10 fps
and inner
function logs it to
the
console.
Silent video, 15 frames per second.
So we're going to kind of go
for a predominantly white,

# # # #

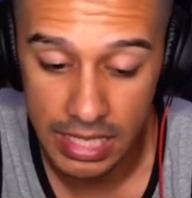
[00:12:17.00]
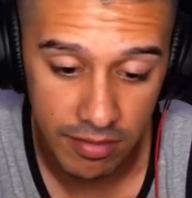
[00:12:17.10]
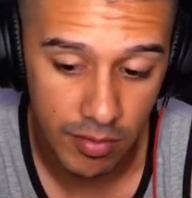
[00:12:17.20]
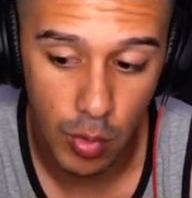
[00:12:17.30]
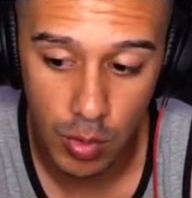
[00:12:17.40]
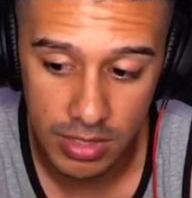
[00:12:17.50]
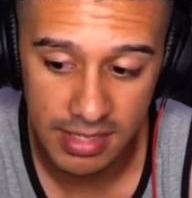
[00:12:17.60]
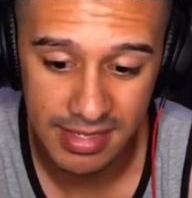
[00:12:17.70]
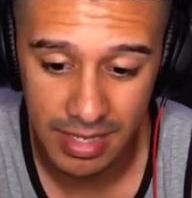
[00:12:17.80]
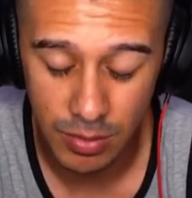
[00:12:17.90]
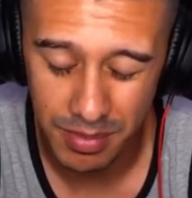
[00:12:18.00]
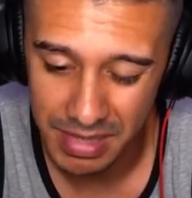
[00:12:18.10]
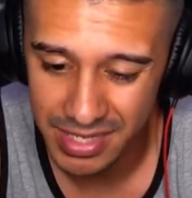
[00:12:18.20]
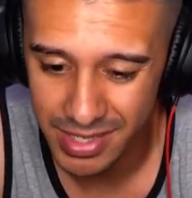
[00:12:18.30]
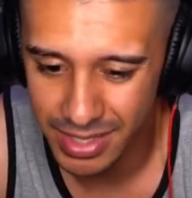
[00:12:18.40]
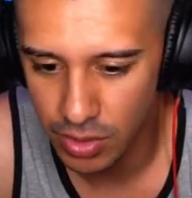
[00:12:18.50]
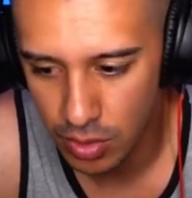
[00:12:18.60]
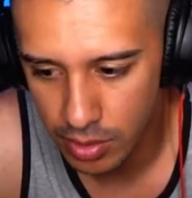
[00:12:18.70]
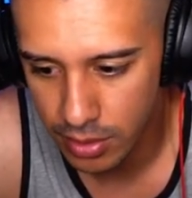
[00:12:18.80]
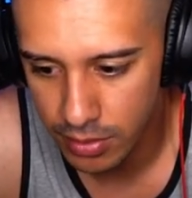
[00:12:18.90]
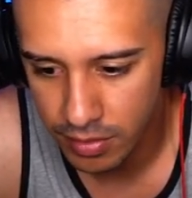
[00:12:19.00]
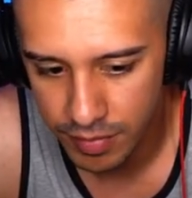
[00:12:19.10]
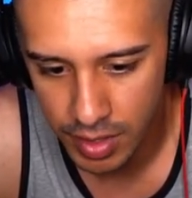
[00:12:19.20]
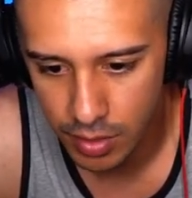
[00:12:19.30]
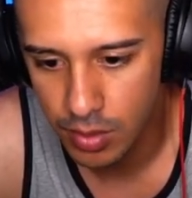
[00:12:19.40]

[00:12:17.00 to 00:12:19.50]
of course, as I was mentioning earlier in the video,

# # # #

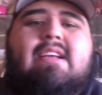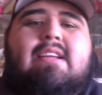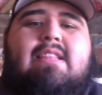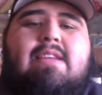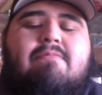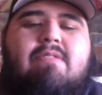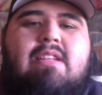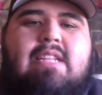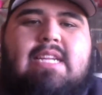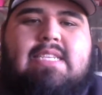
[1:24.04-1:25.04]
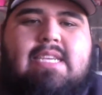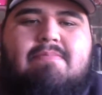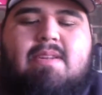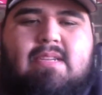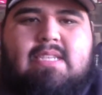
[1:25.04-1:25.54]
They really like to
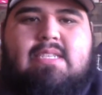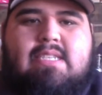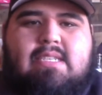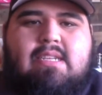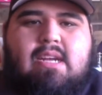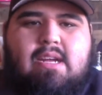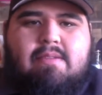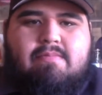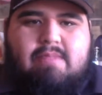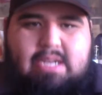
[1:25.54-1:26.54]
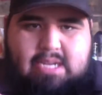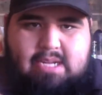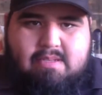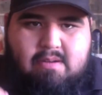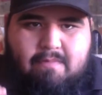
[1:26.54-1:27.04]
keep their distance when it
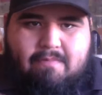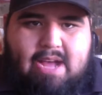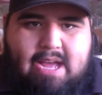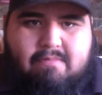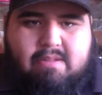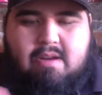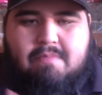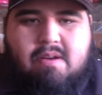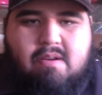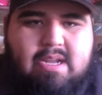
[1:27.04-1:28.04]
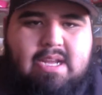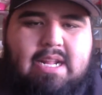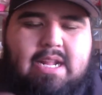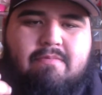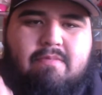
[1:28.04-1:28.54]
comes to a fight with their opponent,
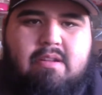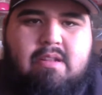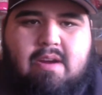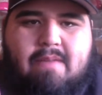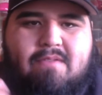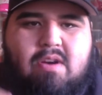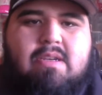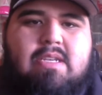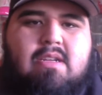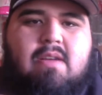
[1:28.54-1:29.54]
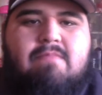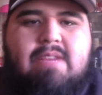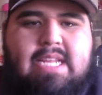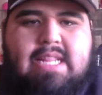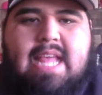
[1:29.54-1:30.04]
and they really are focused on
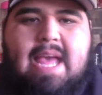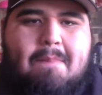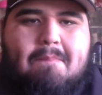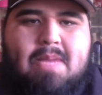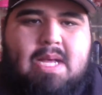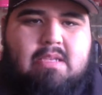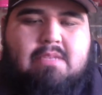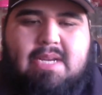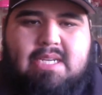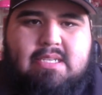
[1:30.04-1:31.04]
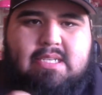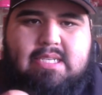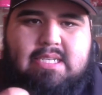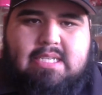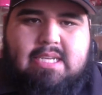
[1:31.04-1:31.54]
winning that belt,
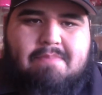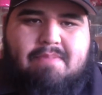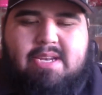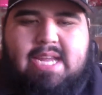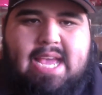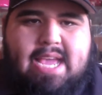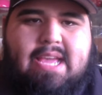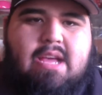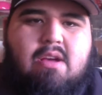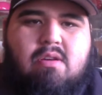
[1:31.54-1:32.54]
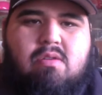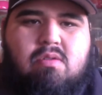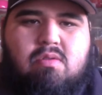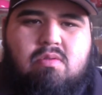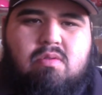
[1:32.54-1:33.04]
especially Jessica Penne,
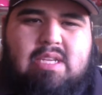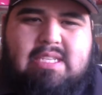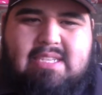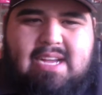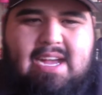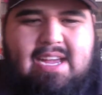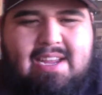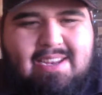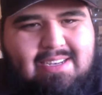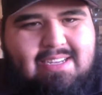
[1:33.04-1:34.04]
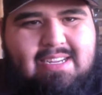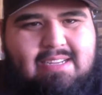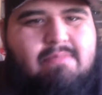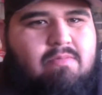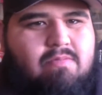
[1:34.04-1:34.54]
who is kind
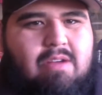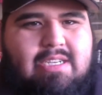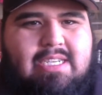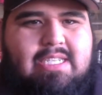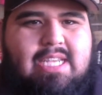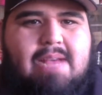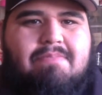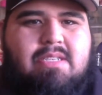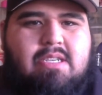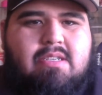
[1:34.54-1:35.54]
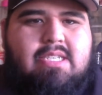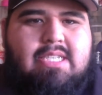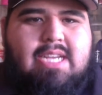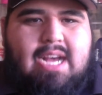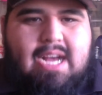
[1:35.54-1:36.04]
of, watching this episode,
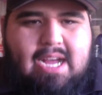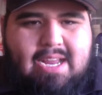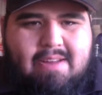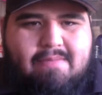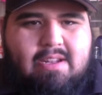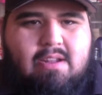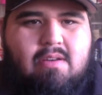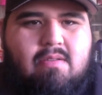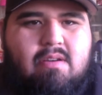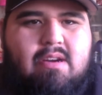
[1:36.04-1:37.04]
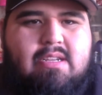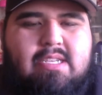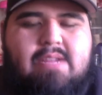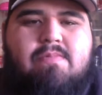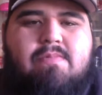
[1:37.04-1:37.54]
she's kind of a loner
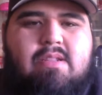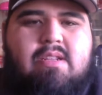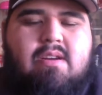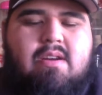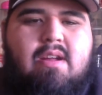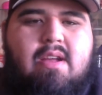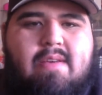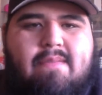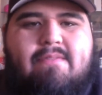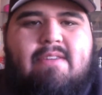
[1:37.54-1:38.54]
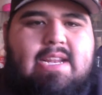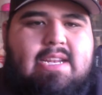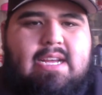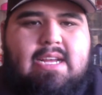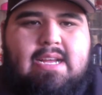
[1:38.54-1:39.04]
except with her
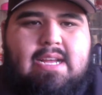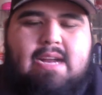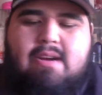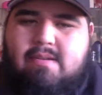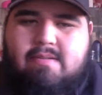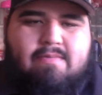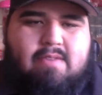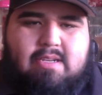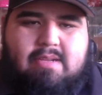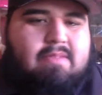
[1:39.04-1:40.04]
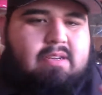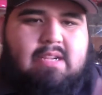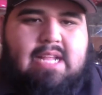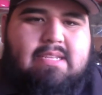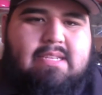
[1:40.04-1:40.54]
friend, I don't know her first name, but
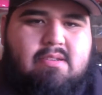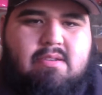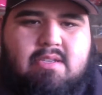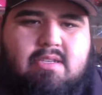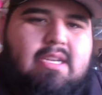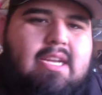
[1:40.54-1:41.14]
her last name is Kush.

# # # #

# [TASK PROMPT]
Everything above from the line with "[00:12:18.20]" through the line with "[00:12:19.40]" should be retyped exactly, and nothing else; omit pictures.

# [FINISHED EXERCISE]
[00:12:18.20]
[00:12:18.30]
[00:12:18.40]
[00:12:18.50]
[00:12:18.60]
[00:12:18.70]
[00:12:18.80]
[00:12:18.90]
[00:12:19.00]
[00:12:19.10]
[00:12:19.20]
[00:12:19.30]
[00:12:19.40]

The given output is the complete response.